[Dataset content Boundary: Start]

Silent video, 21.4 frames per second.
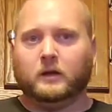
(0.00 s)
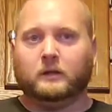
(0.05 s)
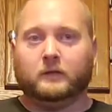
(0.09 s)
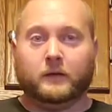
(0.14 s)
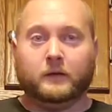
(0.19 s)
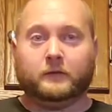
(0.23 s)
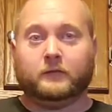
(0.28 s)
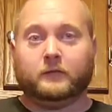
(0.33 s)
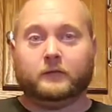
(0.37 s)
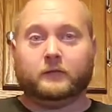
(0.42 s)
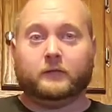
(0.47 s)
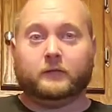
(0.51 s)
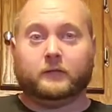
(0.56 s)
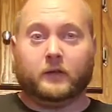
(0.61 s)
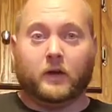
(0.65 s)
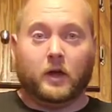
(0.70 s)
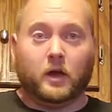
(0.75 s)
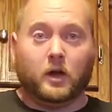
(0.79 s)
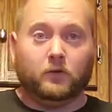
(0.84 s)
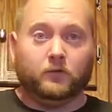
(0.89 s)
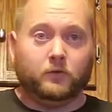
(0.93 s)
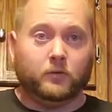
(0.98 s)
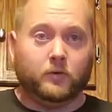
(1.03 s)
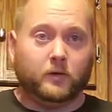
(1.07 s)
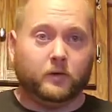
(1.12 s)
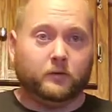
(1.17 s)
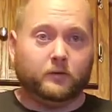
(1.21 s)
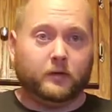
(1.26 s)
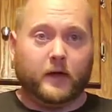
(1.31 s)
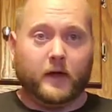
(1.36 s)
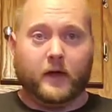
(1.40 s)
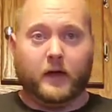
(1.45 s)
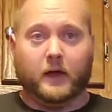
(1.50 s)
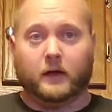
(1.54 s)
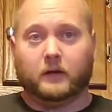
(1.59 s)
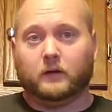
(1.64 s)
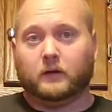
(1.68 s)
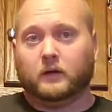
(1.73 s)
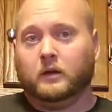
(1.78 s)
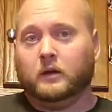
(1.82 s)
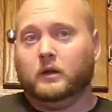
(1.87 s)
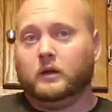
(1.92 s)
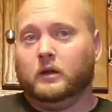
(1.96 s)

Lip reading: This is the stuff that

[Dataset content Boundary: End]

▶ **Work item**
Leave the images out and give the rest of the data again exactly.

▶ **Result of this task**
Silent video, 21.4 frames per second.
(0.00 s)
(0.05 s)
(0.09 s)
(0.14 s)
(0.19 s)
(0.23 s)
(0.28 s)
(0.33 s)
(0.37 s)
(0.42 s)
(0.47 s)
(0.51 s)
(0.56 s)
(0.61 s)
(0.65 s)
(0.70 s)
(0.75 s)
(0.79 s)
(0.84 s)
(0.89 s)
(0.93 s)
(0.98 s)
(1.03 s)
(1.07 s)
(1.12 s)
(1.17 s)
(1.21 s)
(1.26 s)
(1.31 s)
(1.36 s)
(1.40 s)
(1.45 s)
(1.50 s)
(1.54 s)
(1.59 s)
(1.64 s)
(1.68 s)
(1.73 s)
(1.78 s)
(1.82 s)
(1.87 s)
(1.92 s)
(1.96 s)

Lip reading: This is the stuff that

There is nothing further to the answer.